Collected data:

((

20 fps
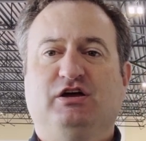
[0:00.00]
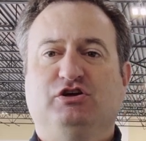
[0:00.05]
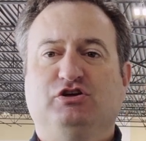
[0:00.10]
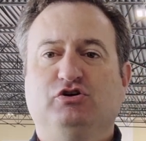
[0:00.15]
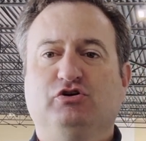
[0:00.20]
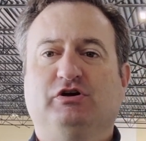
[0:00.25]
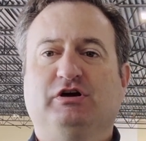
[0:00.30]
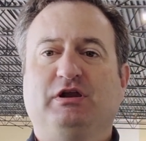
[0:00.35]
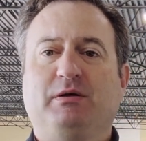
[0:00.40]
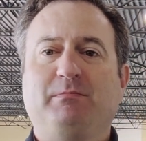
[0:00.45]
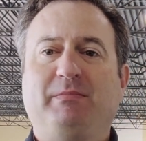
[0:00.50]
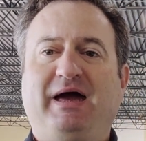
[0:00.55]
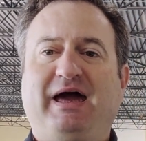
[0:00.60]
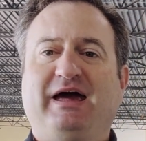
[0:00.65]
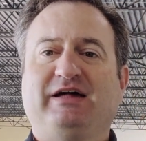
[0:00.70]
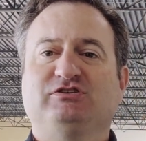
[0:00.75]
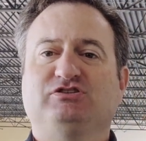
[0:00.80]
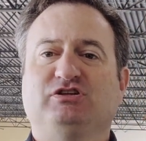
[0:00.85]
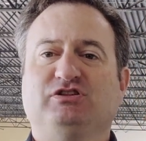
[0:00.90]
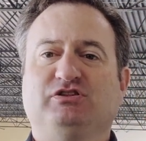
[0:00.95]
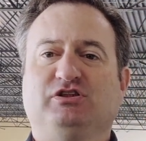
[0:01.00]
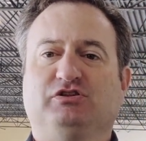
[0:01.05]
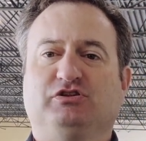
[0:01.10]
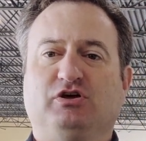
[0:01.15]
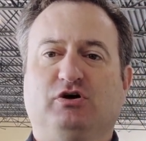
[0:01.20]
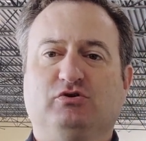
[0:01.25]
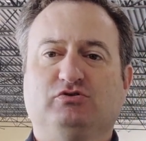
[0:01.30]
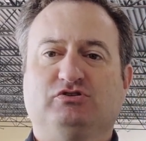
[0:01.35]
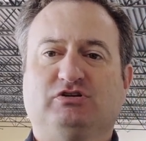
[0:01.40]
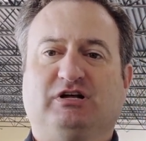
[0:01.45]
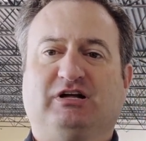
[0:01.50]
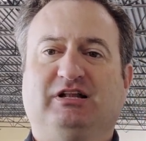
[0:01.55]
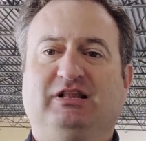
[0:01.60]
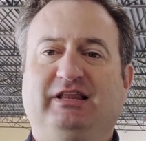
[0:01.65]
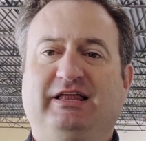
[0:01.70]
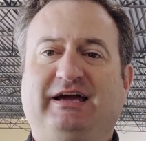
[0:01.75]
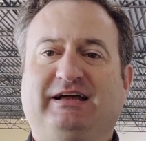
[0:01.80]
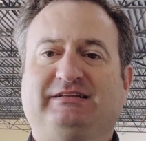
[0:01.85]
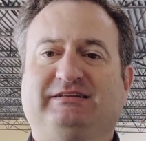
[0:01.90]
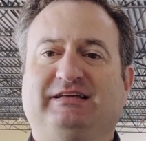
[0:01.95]
you can imagine that those
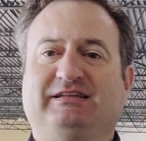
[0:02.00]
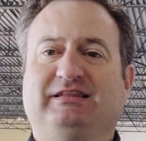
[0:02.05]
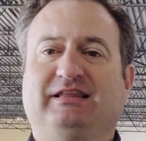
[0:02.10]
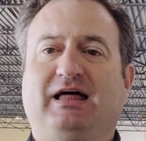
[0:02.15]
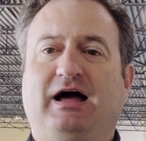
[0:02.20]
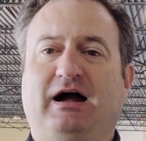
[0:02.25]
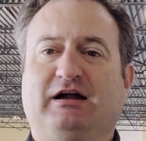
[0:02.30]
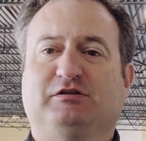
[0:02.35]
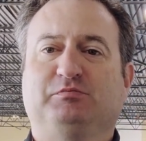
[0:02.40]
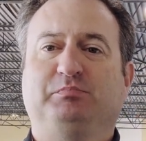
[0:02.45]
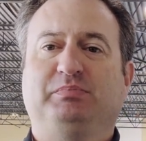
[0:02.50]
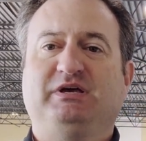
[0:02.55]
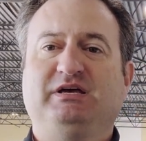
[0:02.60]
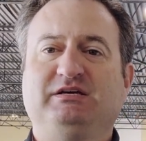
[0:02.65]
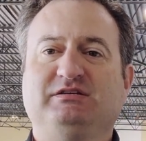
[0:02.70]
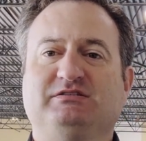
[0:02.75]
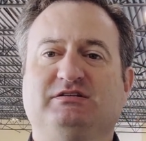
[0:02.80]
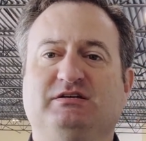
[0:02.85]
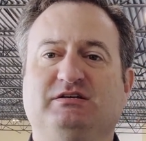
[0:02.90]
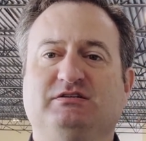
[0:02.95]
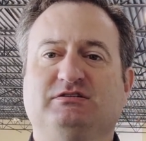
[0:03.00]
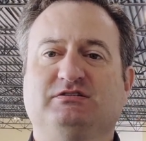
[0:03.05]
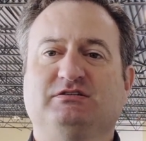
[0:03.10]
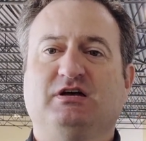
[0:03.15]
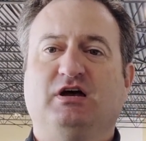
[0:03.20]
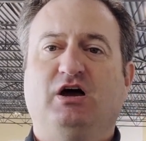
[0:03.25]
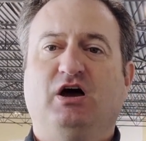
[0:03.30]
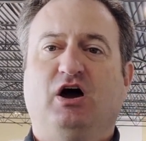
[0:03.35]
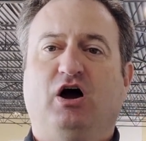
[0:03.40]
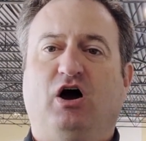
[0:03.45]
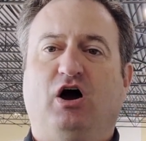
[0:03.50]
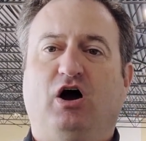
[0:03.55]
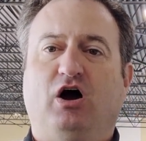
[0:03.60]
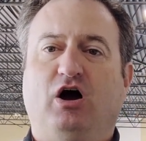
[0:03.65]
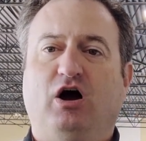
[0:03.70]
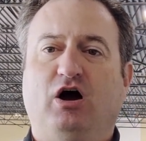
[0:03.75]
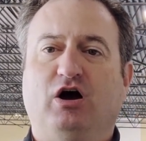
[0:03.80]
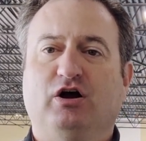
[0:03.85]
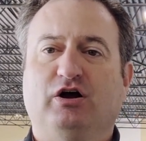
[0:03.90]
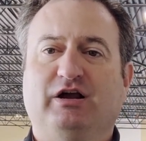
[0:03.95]
clicked and locked pieces
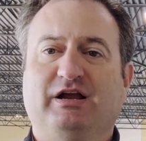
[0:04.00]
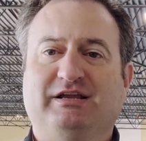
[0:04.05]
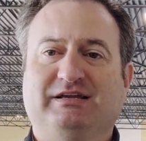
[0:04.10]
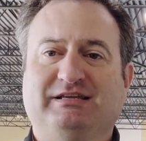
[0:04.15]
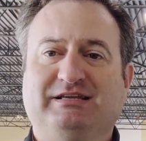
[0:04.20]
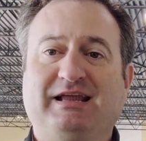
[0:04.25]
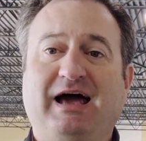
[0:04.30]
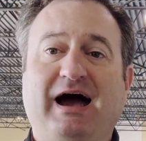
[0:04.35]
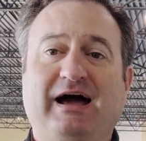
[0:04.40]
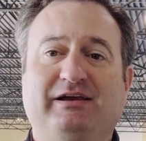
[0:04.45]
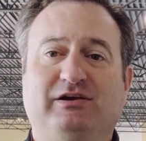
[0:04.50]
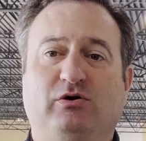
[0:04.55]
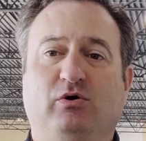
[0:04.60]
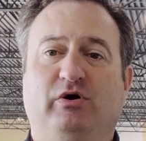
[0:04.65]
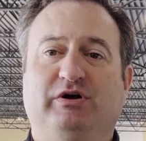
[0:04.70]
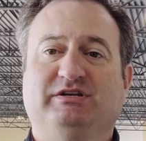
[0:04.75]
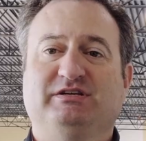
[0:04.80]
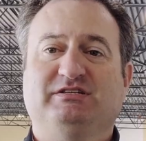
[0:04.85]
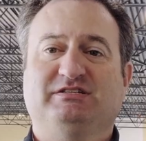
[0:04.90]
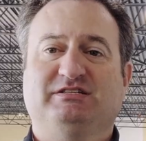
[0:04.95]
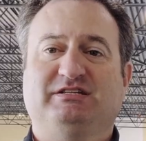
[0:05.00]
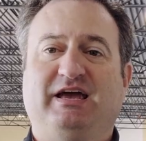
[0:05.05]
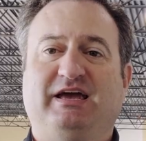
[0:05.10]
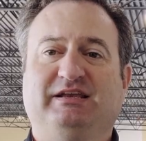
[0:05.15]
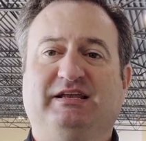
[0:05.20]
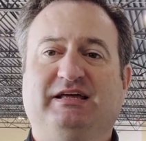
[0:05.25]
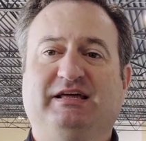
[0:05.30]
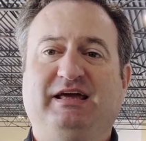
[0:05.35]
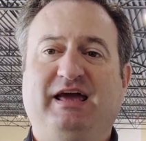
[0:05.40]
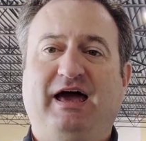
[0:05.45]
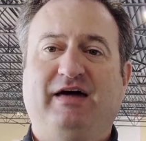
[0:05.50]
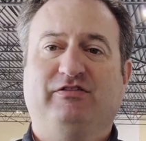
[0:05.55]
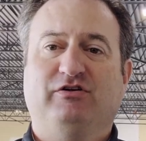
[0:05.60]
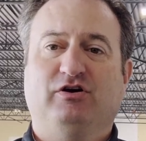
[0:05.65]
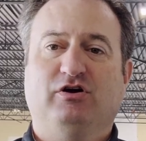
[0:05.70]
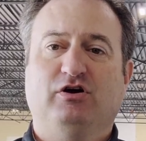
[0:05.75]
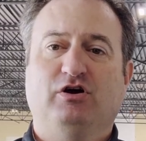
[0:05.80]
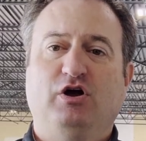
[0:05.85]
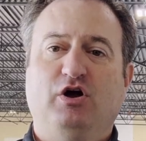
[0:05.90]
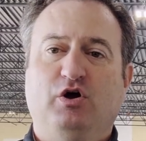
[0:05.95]
are not going to stay
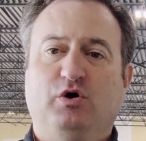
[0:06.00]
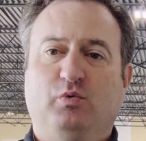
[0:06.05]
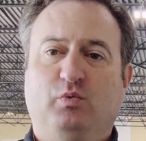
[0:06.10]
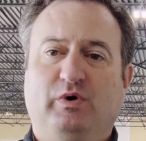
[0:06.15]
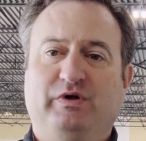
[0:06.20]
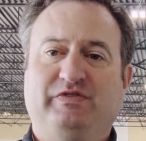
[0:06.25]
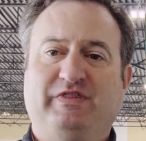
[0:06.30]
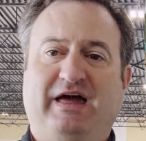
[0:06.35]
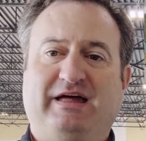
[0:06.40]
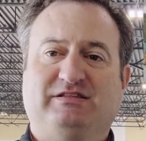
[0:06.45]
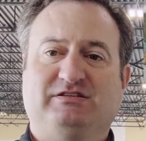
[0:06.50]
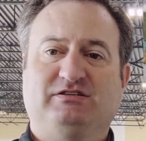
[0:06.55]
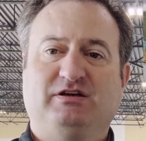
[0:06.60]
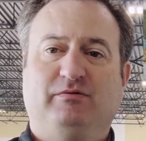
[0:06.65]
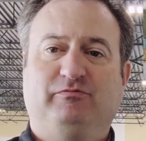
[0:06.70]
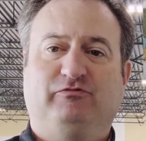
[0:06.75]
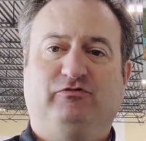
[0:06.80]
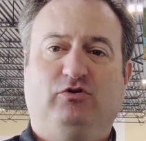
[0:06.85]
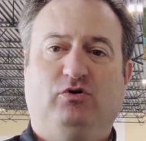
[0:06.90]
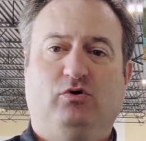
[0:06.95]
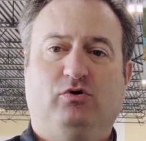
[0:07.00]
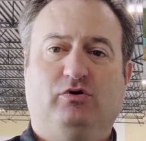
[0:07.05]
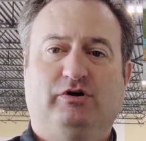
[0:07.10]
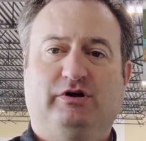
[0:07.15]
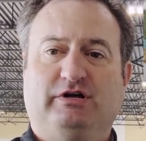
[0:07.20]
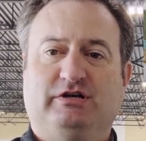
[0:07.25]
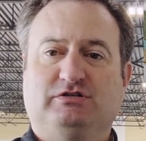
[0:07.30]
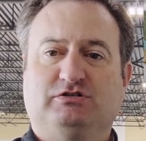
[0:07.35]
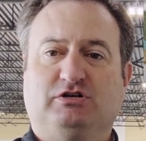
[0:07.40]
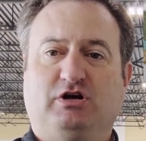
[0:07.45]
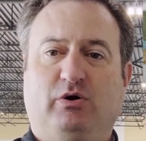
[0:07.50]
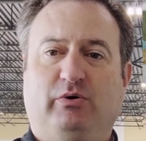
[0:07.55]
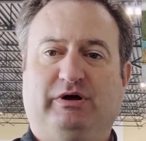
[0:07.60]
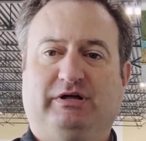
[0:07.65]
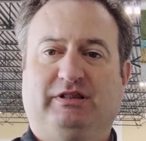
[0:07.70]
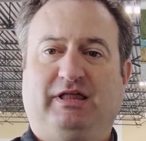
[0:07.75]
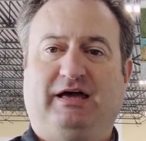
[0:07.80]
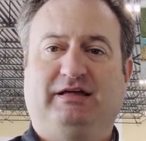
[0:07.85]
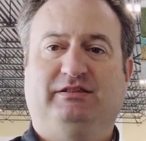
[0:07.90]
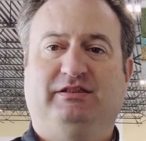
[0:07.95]
together when that subfloor is
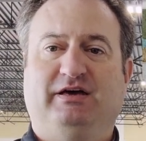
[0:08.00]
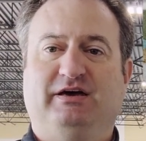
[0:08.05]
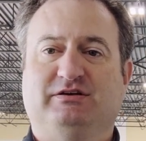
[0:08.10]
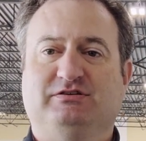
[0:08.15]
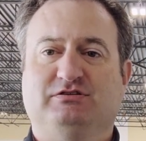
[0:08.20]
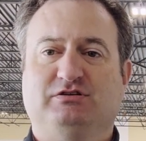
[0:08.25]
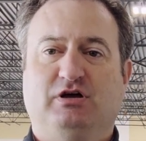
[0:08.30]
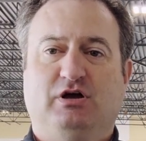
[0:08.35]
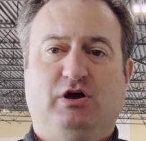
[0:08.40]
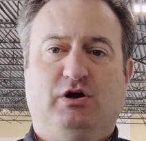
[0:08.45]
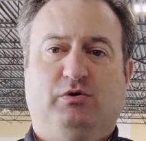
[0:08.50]
going like this.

))

Work instruction - Would you write out the data exactly, with no pictures in the copy?

Exercise output -
20 fps
[0:00.00]
[0:00.05]
[0:00.10]
[0:00.15]
[0:00.20]
[0:00.25]
[0:00.30]
[0:00.35]
[0:00.40]
[0:00.45]
[0:00.50]
[0:00.55]
[0:00.60]
[0:00.65]
[0:00.70]
[0:00.75]
[0:00.80]
[0:00.85]
[0:00.90]
[0:00.95]
[0:01.00]
[0:01.05]
[0:01.10]
[0:01.15]
[0:01.20]
[0:01.25]
[0:01.30]
[0:01.35]
[0:01.40]
[0:01.45]
[0:01.50]
[0:01.55]
[0:01.60]
[0:01.65]
[0:01.70]
[0:01.75]
[0:01.80]
[0:01.85]
[0:01.90]
[0:01.95]
you can imagine that those
[0:02.00]
[0:02.05]
[0:02.10]
[0:02.15]
[0:02.20]
[0:02.25]
[0:02.30]
[0:02.35]
[0:02.40]
[0:02.45]
[0:02.50]
[0:02.55]
[0:02.60]
[0:02.65]
[0:02.70]
[0:02.75]
[0:02.80]
[0:02.85]
[0:02.90]
[0:02.95]
[0:03.00]
[0:03.05]
[0:03.10]
[0:03.15]
[0:03.20]
[0:03.25]
[0:03.30]
[0:03.35]
[0:03.40]
[0:03.45]
[0:03.50]
[0:03.55]
[0:03.60]
[0:03.65]
[0:03.70]
[0:03.75]
[0:03.80]
[0:03.85]
[0:03.90]
[0:03.95]
clicked and locked pieces
[0:04.00]
[0:04.05]
[0:04.10]
[0:04.15]
[0:04.20]
[0:04.25]
[0:04.30]
[0:04.35]
[0:04.40]
[0:04.45]
[0:04.50]
[0:04.55]
[0:04.60]
[0:04.65]
[0:04.70]
[0:04.75]
[0:04.80]
[0:04.85]
[0:04.90]
[0:04.95]
[0:05.00]
[0:05.05]
[0:05.10]
[0:05.15]
[0:05.20]
[0:05.25]
[0:05.30]
[0:05.35]
[0:05.40]
[0:05.45]
[0:05.50]
[0:05.55]
[0:05.60]
[0:05.65]
[0:05.70]
[0:05.75]
[0:05.80]
[0:05.85]
[0:05.90]
[0:05.95]
are not going to stay
[0:06.00]
[0:06.05]
[0:06.10]
[0:06.15]
[0:06.20]
[0:06.25]
[0:06.30]
[0:06.35]
[0:06.40]
[0:06.45]
[0:06.50]
[0:06.55]
[0:06.60]
[0:06.65]
[0:06.70]
[0:06.75]
[0:06.80]
[0:06.85]
[0:06.90]
[0:06.95]
[0:07.00]
[0:07.05]
[0:07.10]
[0:07.15]
[0:07.20]
[0:07.25]
[0:07.30]
[0:07.35]
[0:07.40]
[0:07.45]
[0:07.50]
[0:07.55]
[0:07.60]
[0:07.65]
[0:07.70]
[0:07.75]
[0:07.80]
[0:07.85]
[0:07.90]
[0:07.95]
together when that subfloor is
[0:08.00]
[0:08.05]
[0:08.10]
[0:08.15]
[0:08.20]
[0:08.25]
[0:08.30]
[0:08.35]
[0:08.40]
[0:08.45]
[0:08.50]
going like this.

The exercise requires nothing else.